Industri keramik nasional berang menghadapi produk impor dari China. Harga keramik impor asal China yang terlalu murah membuat industri keramik dalam negeri tidak bisa berbuat banyak dalam persaingan.
“Para importir menerapkan Predatory Pricing di mana sengaja menjual produk import jauh di bawah biaya produksi keramik nasional,” kata ketua Umum Asosiasi Keramik Indonesia (ASAKI) Edy Suyanto, Senin (1/7/2024).
Indonesia menjadi sasaran karena penjualan di negara lain tengah lesu, utamanya pasar tradisional yang selama ini menjadi pasar penjualan China. Bahkan ada campur tangan pemerintah negara asal dalam menyebarnya keramik impor di Indonesia.
“Unfair trade yang telah terbukti berupa Subsidi Pemerintah Tiongkok, praktek Dumping akibat overcapacity dan oversupply produk keramik China serta pengalihan pasar export utama Tiongkok yang selama ini ditujukan untuk negara Uni Eropa, Timur Tengah, Amerika Serikat, dan Amerika Utara telah dialihkan ke Indonesia pasca negara-negara tersebut menerapkan anti dumping terhadap produk dari China,” kata Edy.

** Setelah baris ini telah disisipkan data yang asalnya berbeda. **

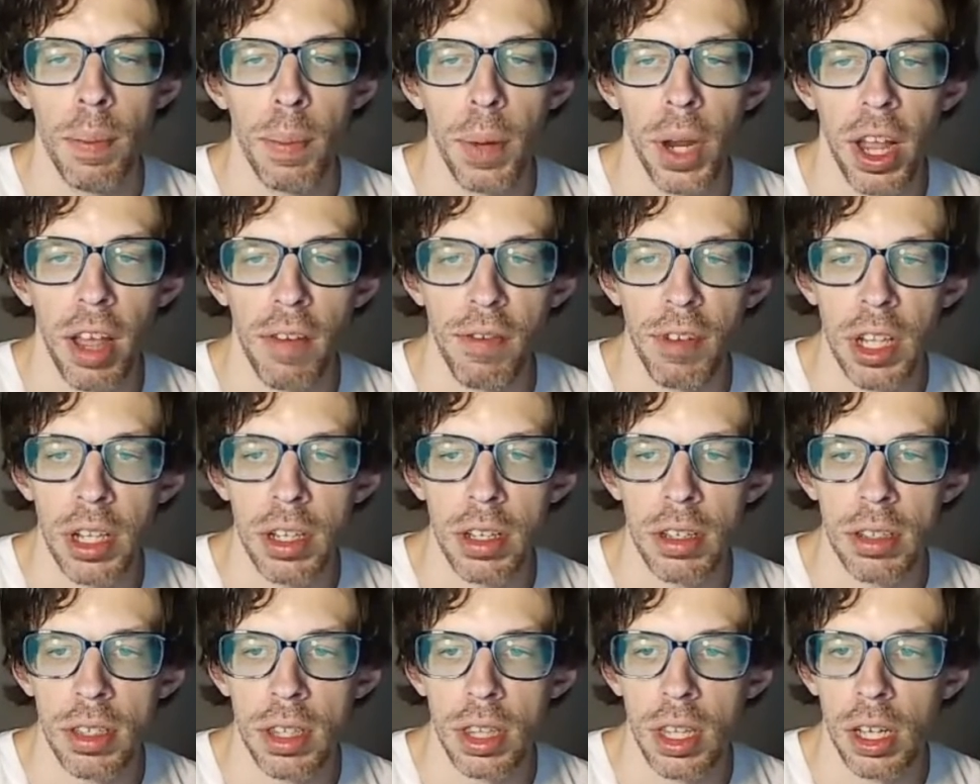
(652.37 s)
But
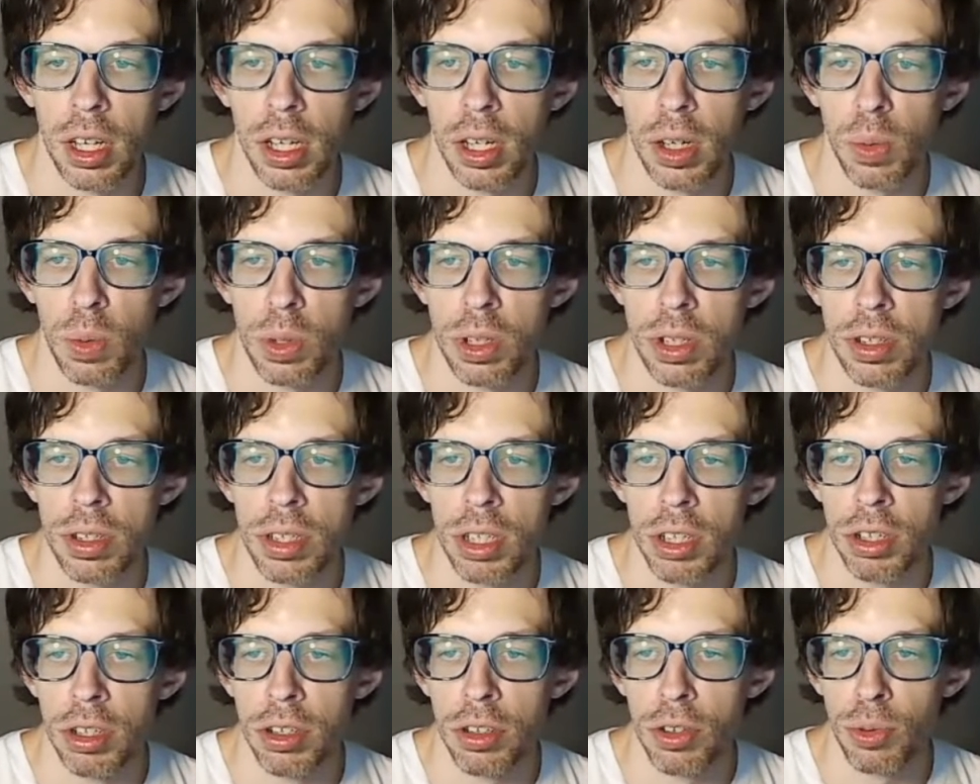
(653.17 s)
having this thug with
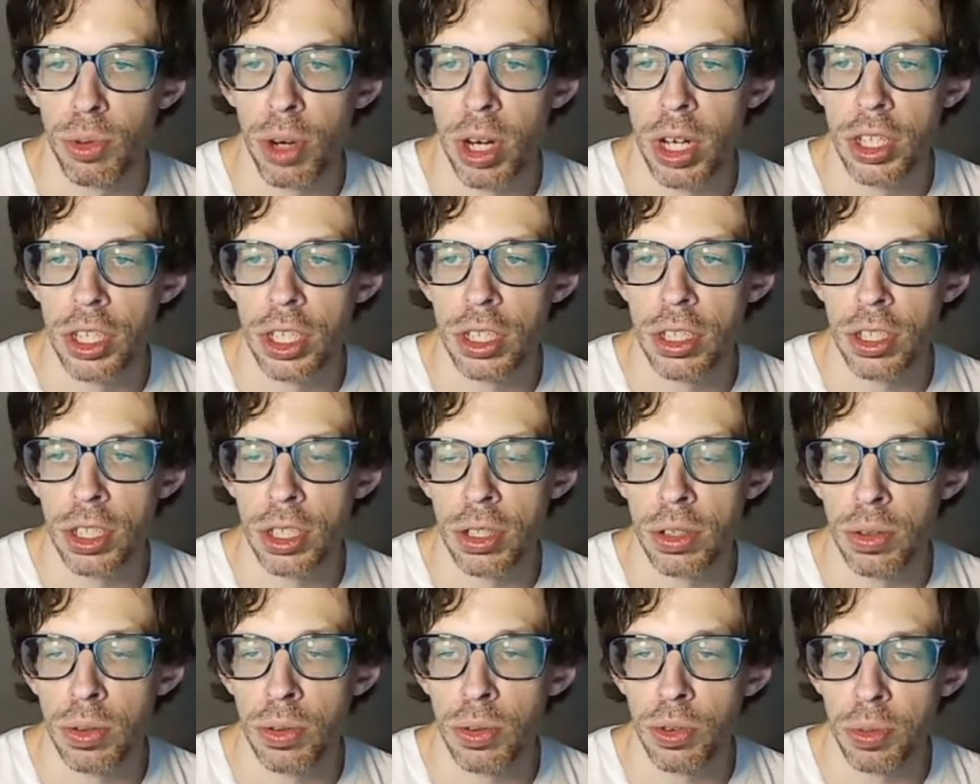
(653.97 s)
serious rage
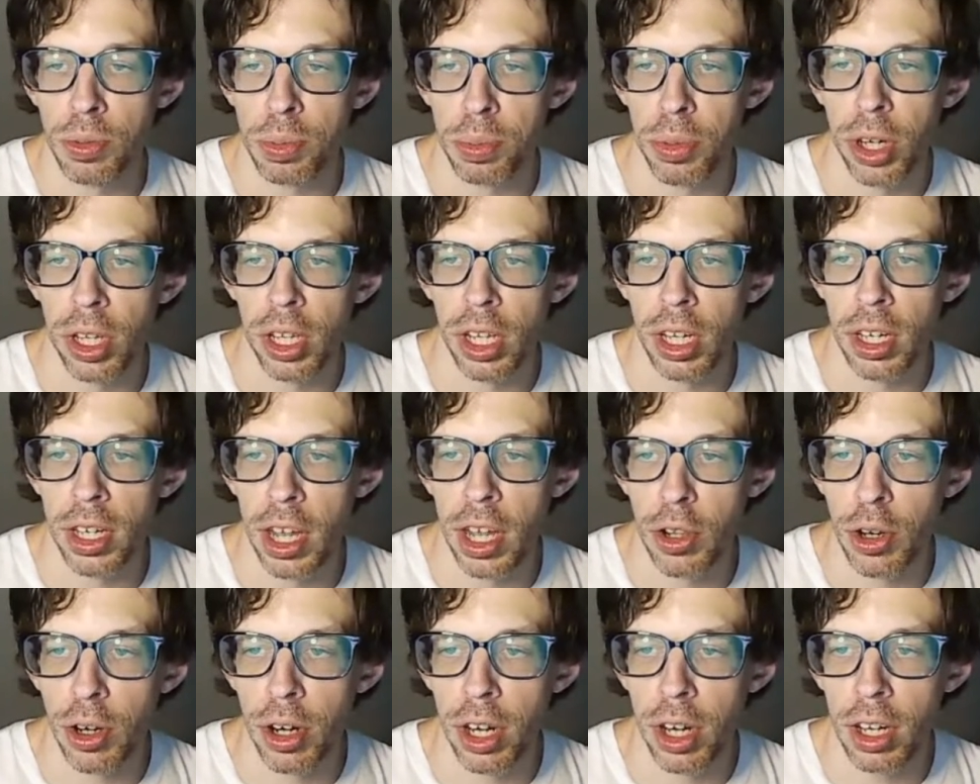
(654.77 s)
issues breathing
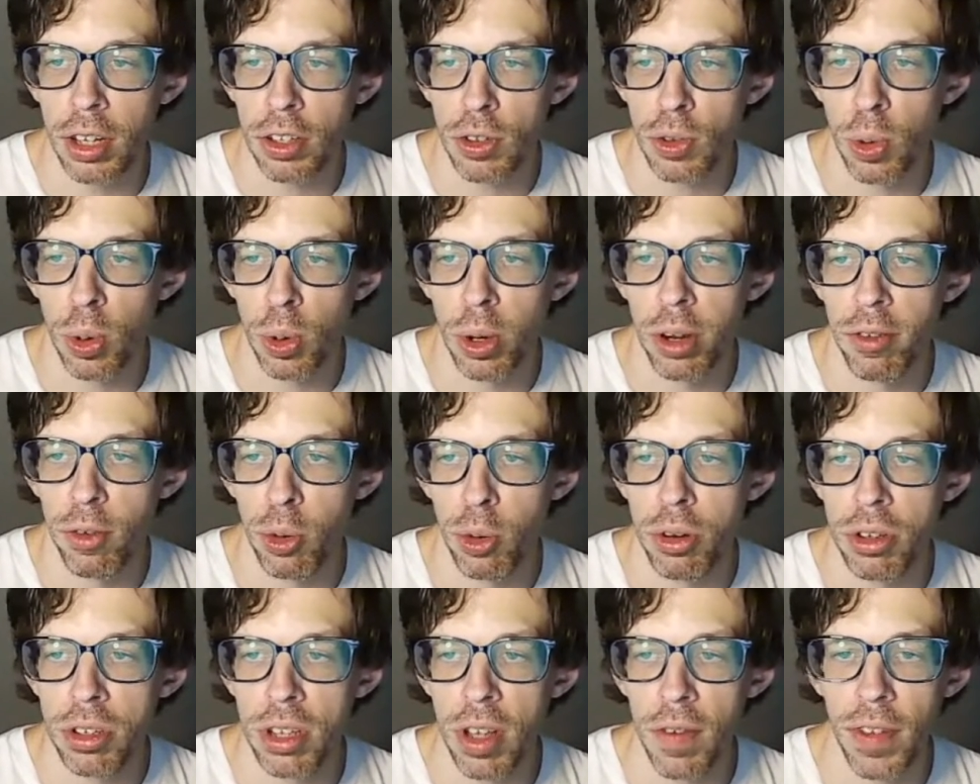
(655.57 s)
down their necks
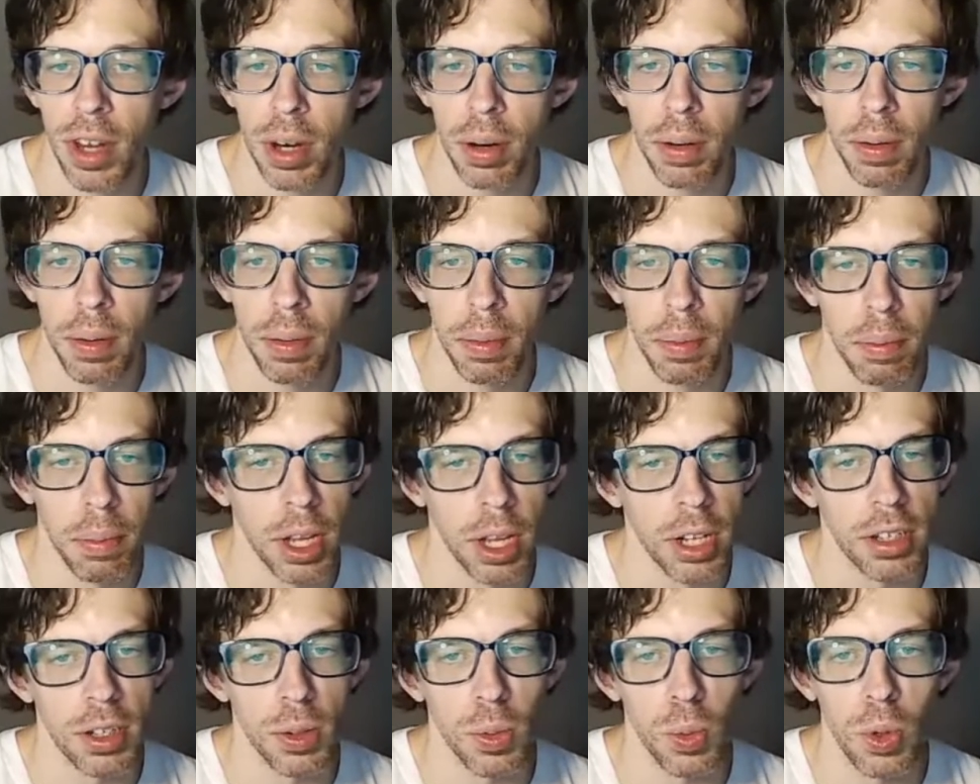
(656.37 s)
24/7
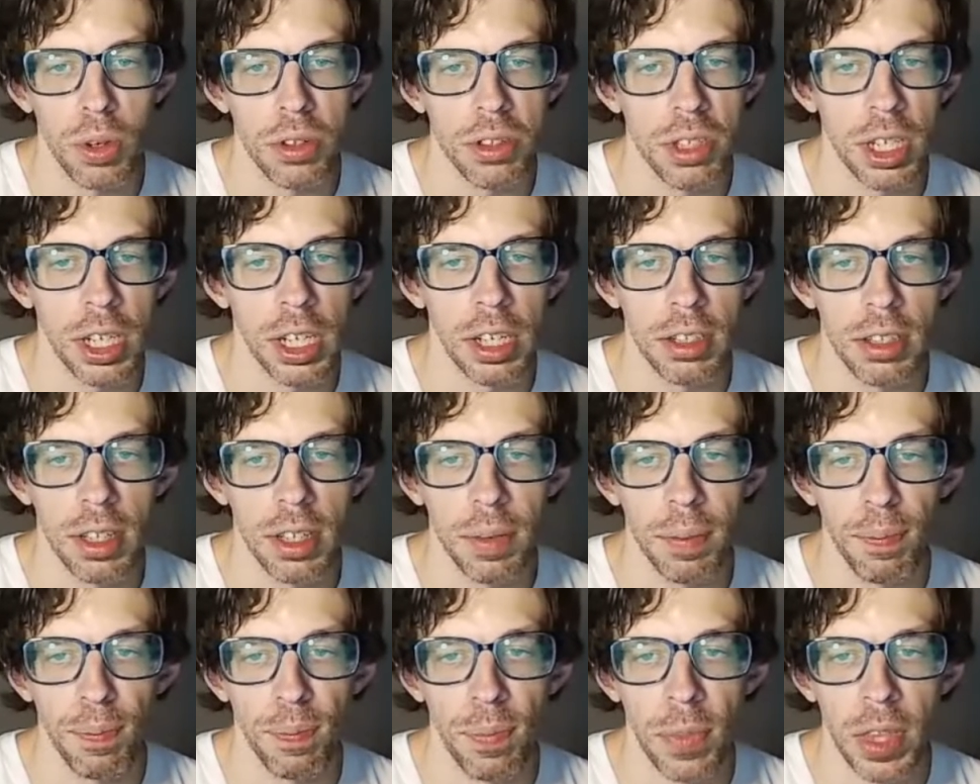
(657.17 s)
meant it wasn't
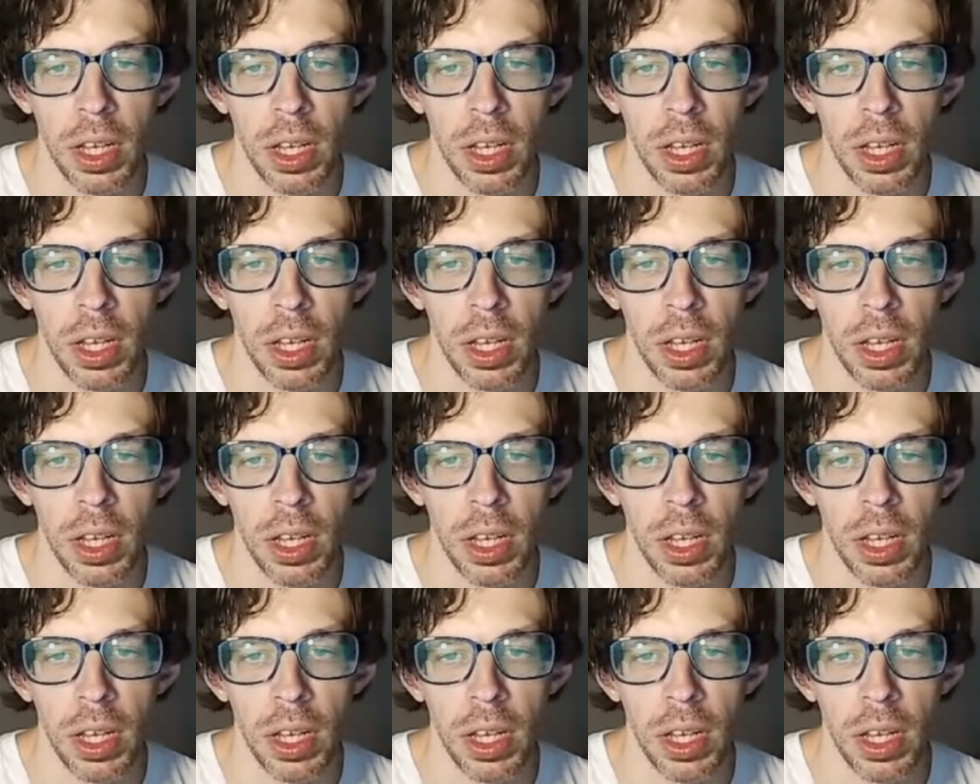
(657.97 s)
easy.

Akibatnya dampak kerugian terhadap industri keramik nasional jelas terbukti dengan penurunan tingkat utilisasi produksi, dan yang paling disayangkan adalah defisit transaksi ekspor impor produk Keramik senilai lebih dari US$1,3 miliar dalam kurun waktu lima terakhir. Padahal permintaan Keramik Nasional baik dari sisi volume kebutuhan dan jenis keramik semua bisa terpenuhi oleh industri keramik nasional.
Pemerintah telah memusnahkan keramik-keramik dari China yang tidak sesuai dengan Standar Nasional Indonesia (SNI) di Surabaya. Total keramik yang tidak sesuai SNI itu 4,7 juta keramik dan nilainya Rp 80 miliar. Komite Pengamanan Perdagangan Indonesia (KPPI) tengah menyelidiki banjirnya keramik China.